Each entry is to be reproduced verbatim, and images are to be omitted.

━━ Given records

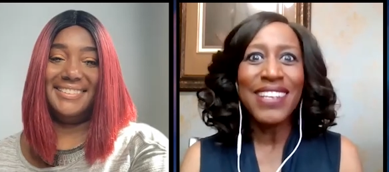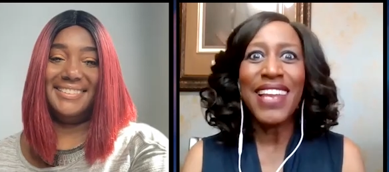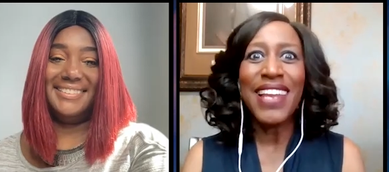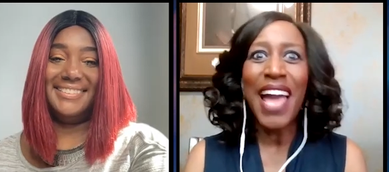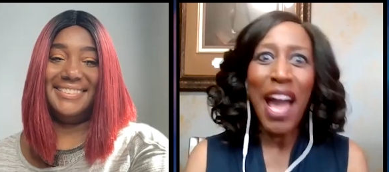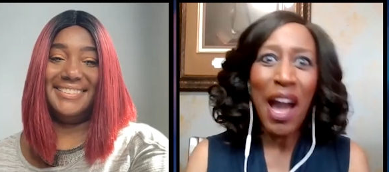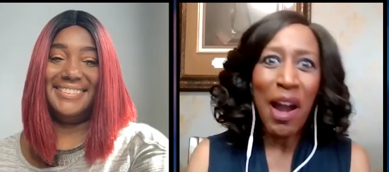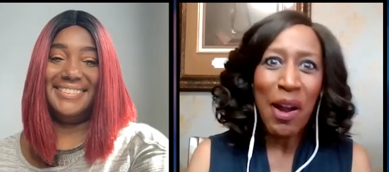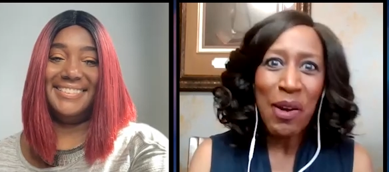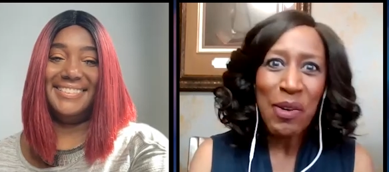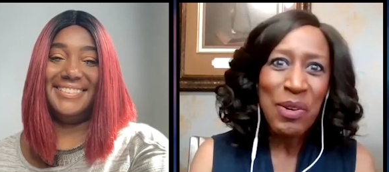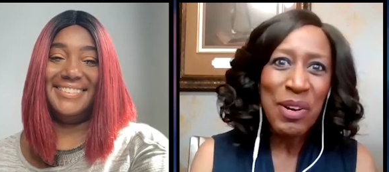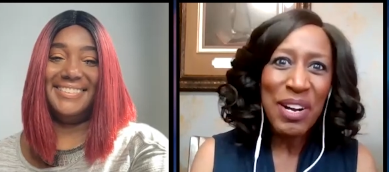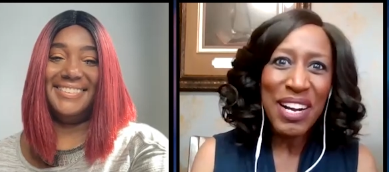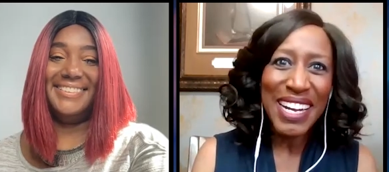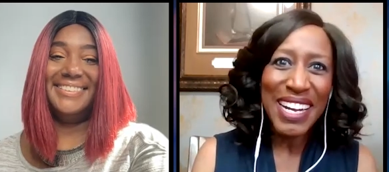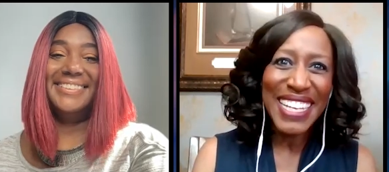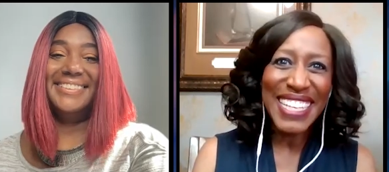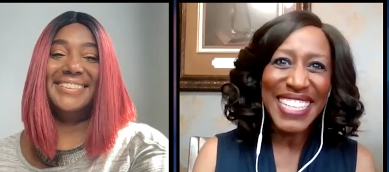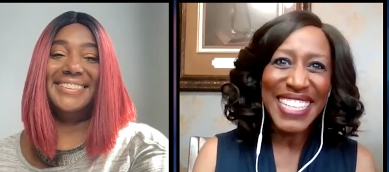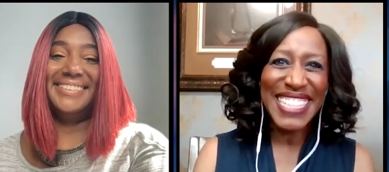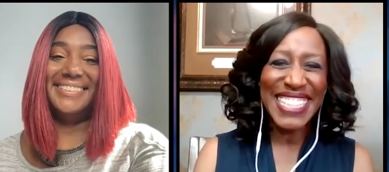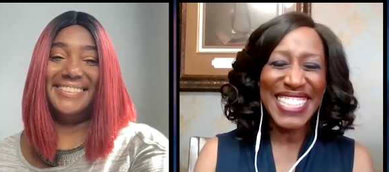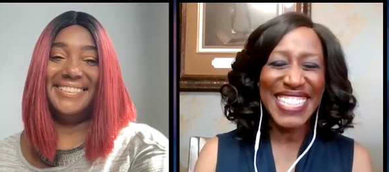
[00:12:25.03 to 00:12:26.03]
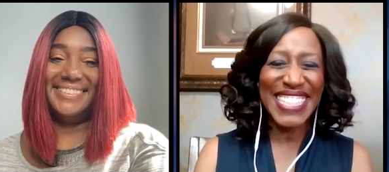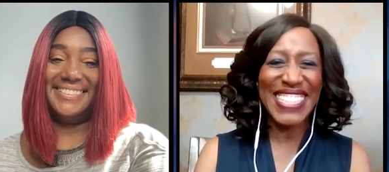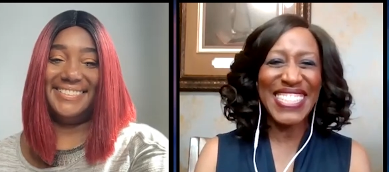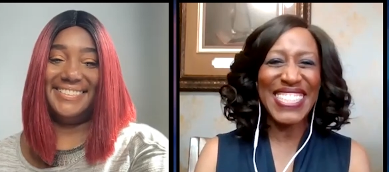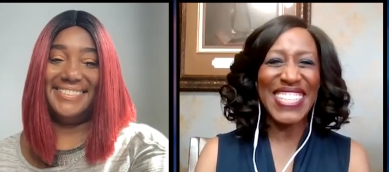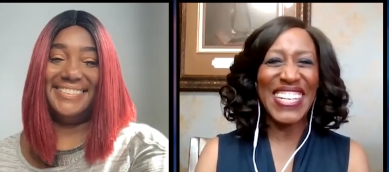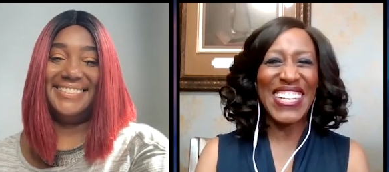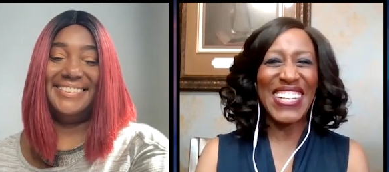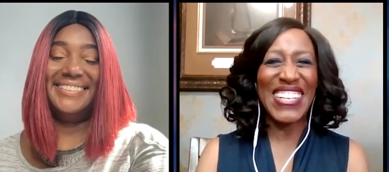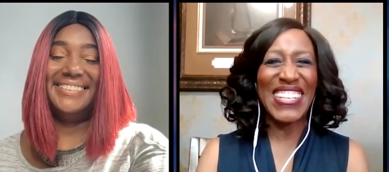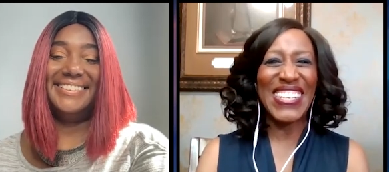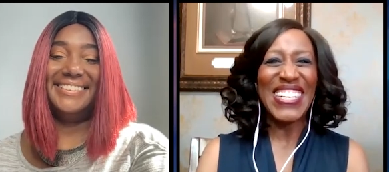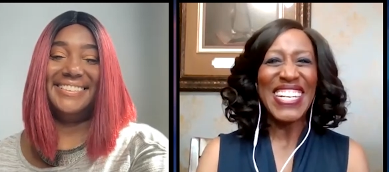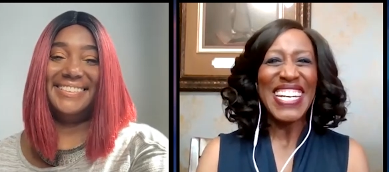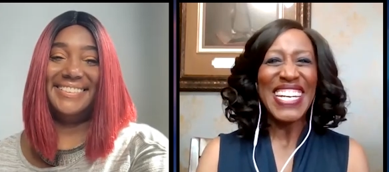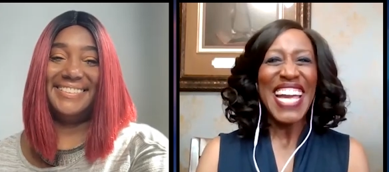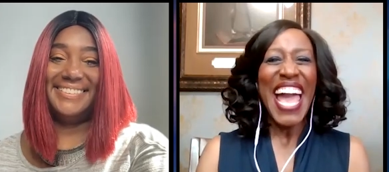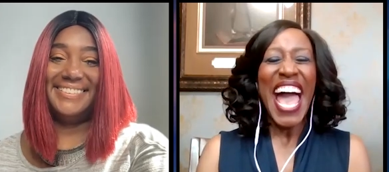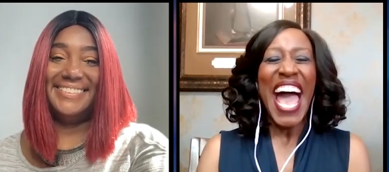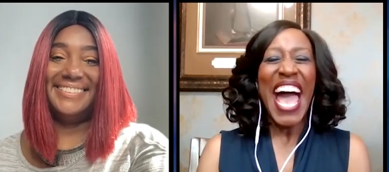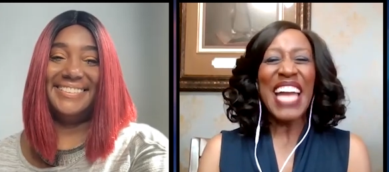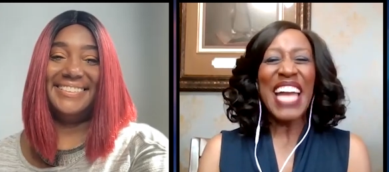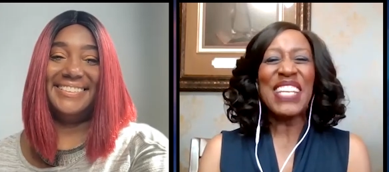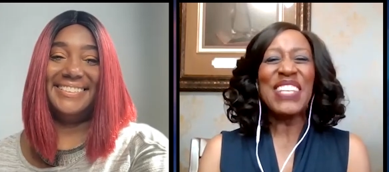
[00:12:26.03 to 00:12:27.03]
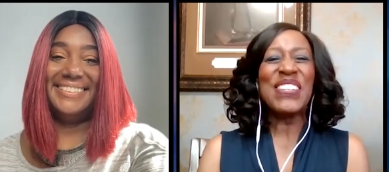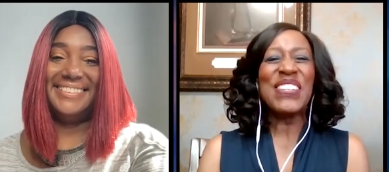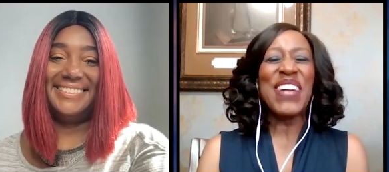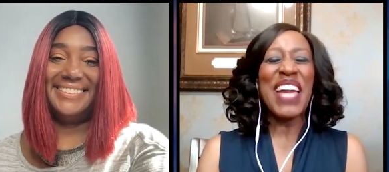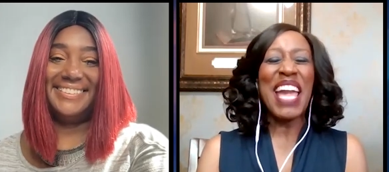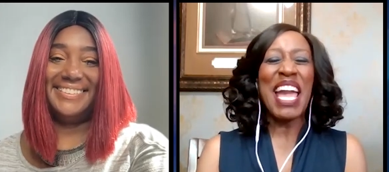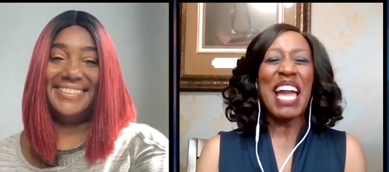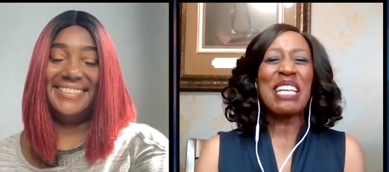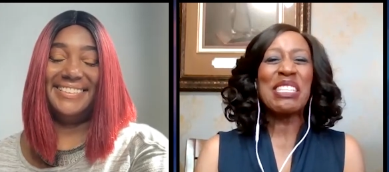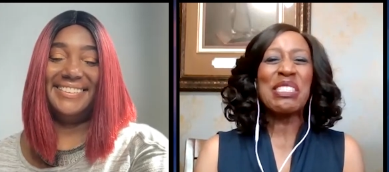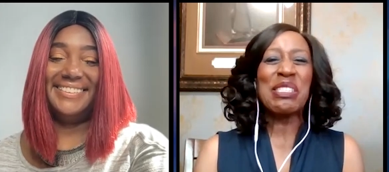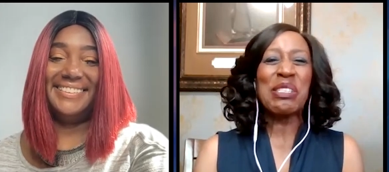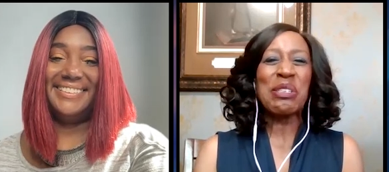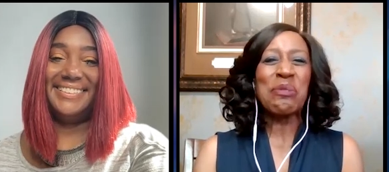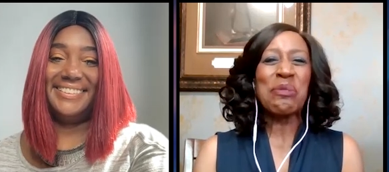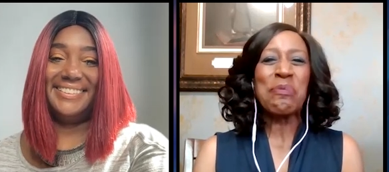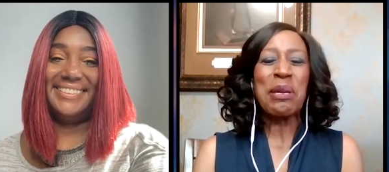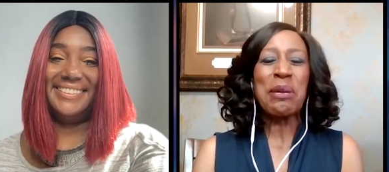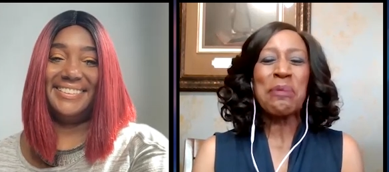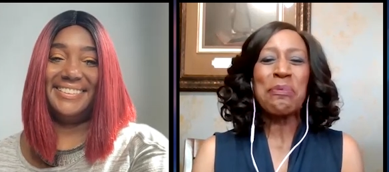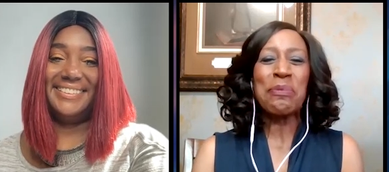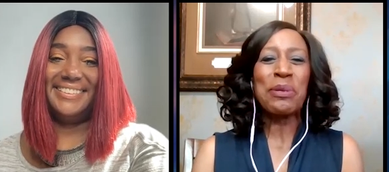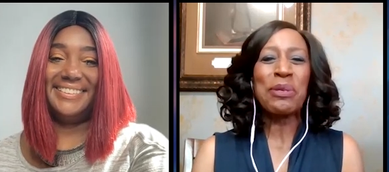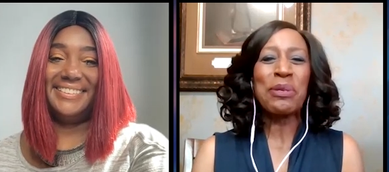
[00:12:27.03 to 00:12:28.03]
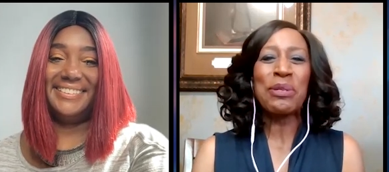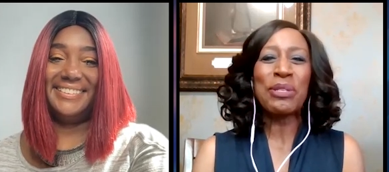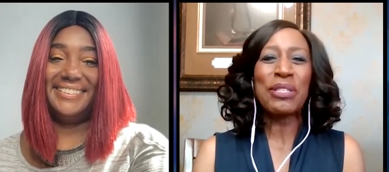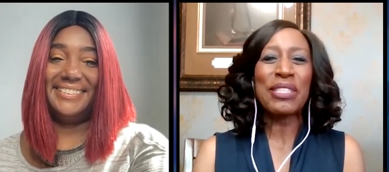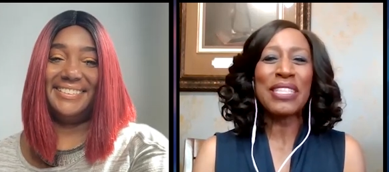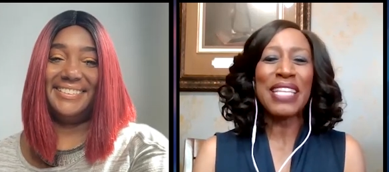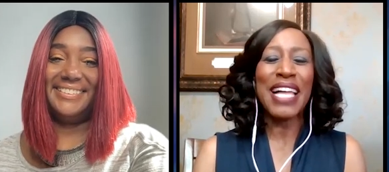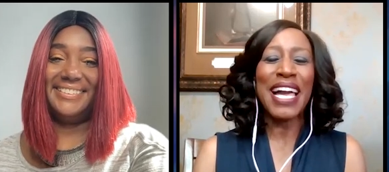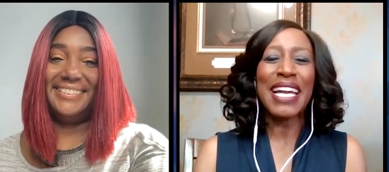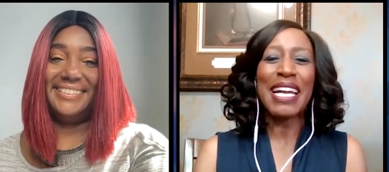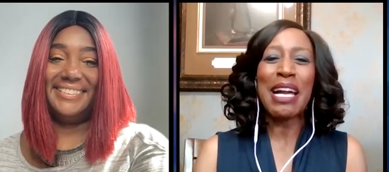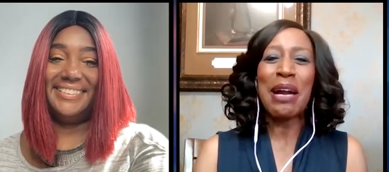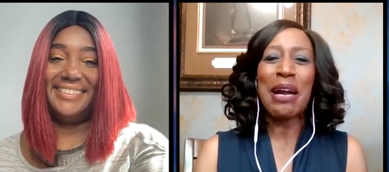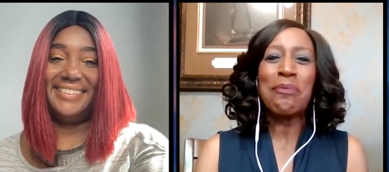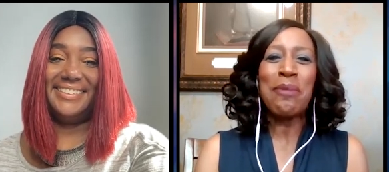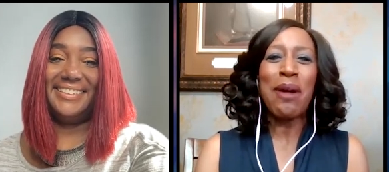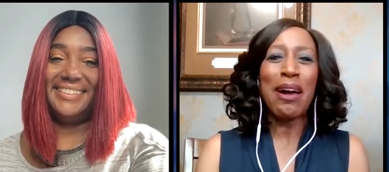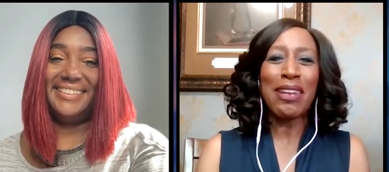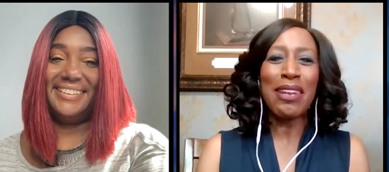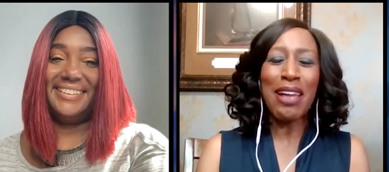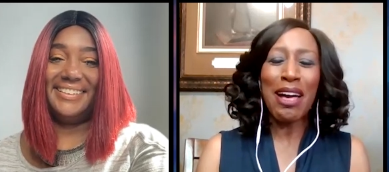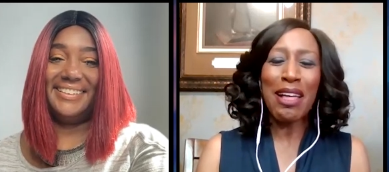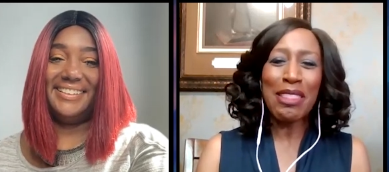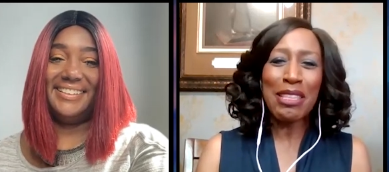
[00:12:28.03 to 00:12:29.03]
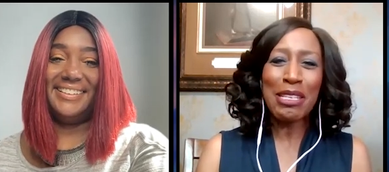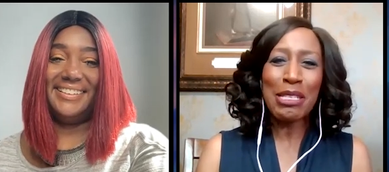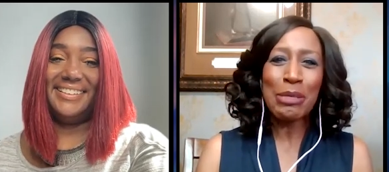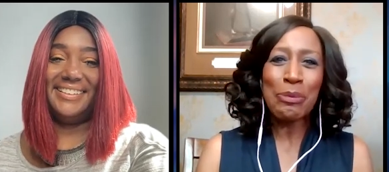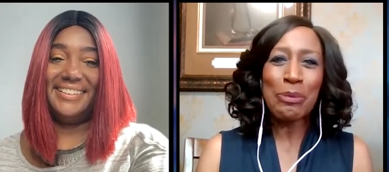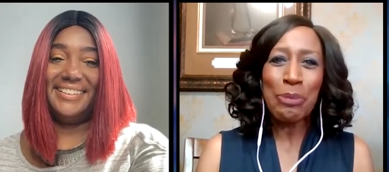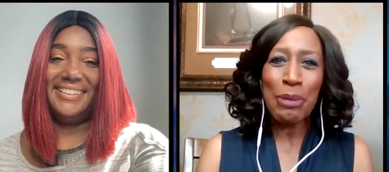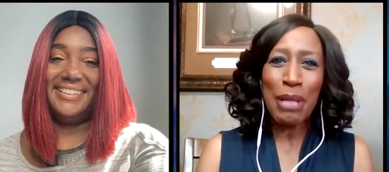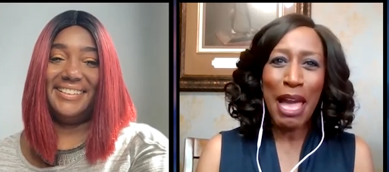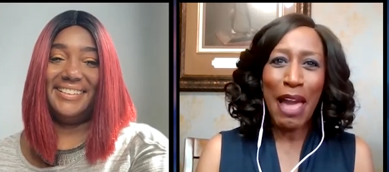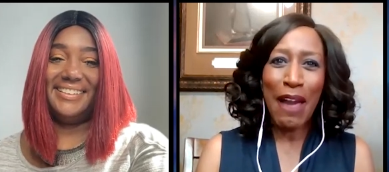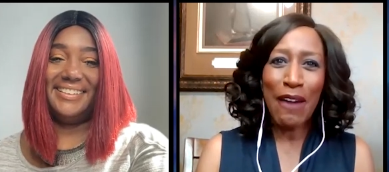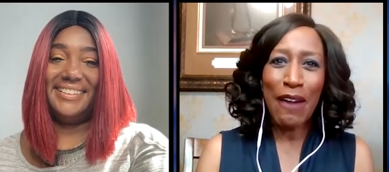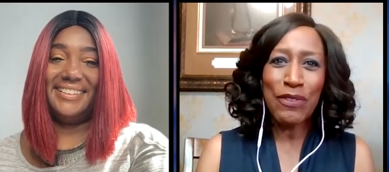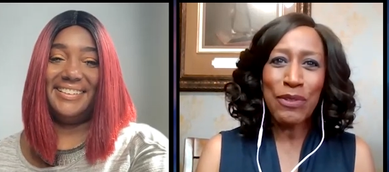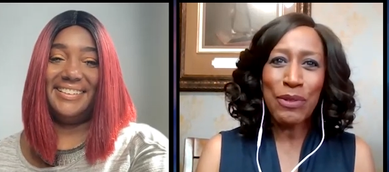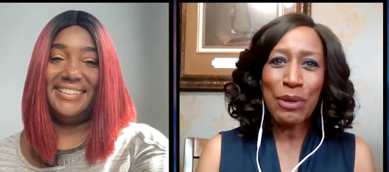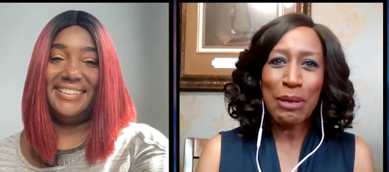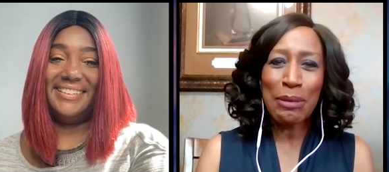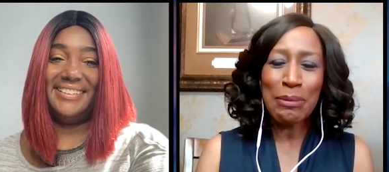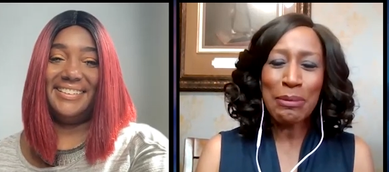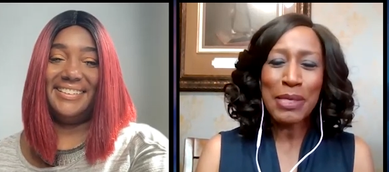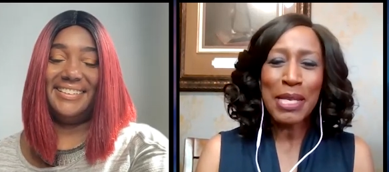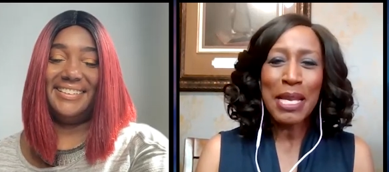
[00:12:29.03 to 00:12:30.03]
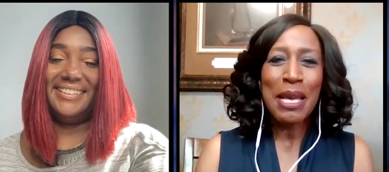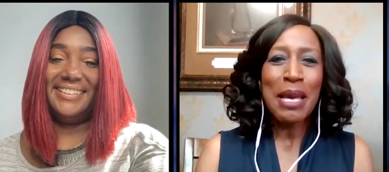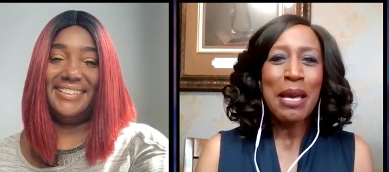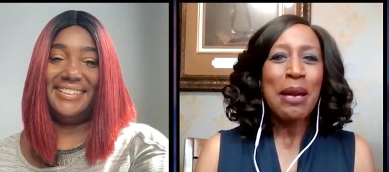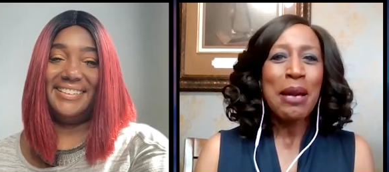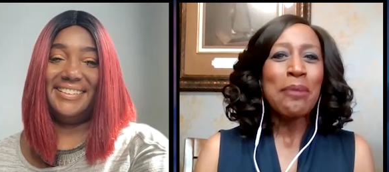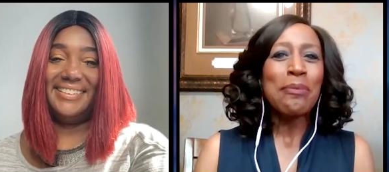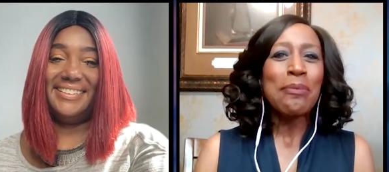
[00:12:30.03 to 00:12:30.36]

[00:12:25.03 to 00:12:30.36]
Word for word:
Speaker 1: Now what? You know, how do you answer people who are like, I'm on all these platforms,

━━━━

* Answer below
[00:12:25.03 to 00:12:26.03]
[00:12:26.03 to 00:12:27.03]
[00:12:27.03 to 00:12:28.03]
[00:12:28.03 to 00:12:29.03]
[00:12:29.03 to 00:12:30.03]
[00:12:30.03 to 00:12:30.36]

[00:12:25.03 to 00:12:30.36]
Word for word:
Speaker 1: Now what? You know, how do you answer people who are like, I'm on all these platforms,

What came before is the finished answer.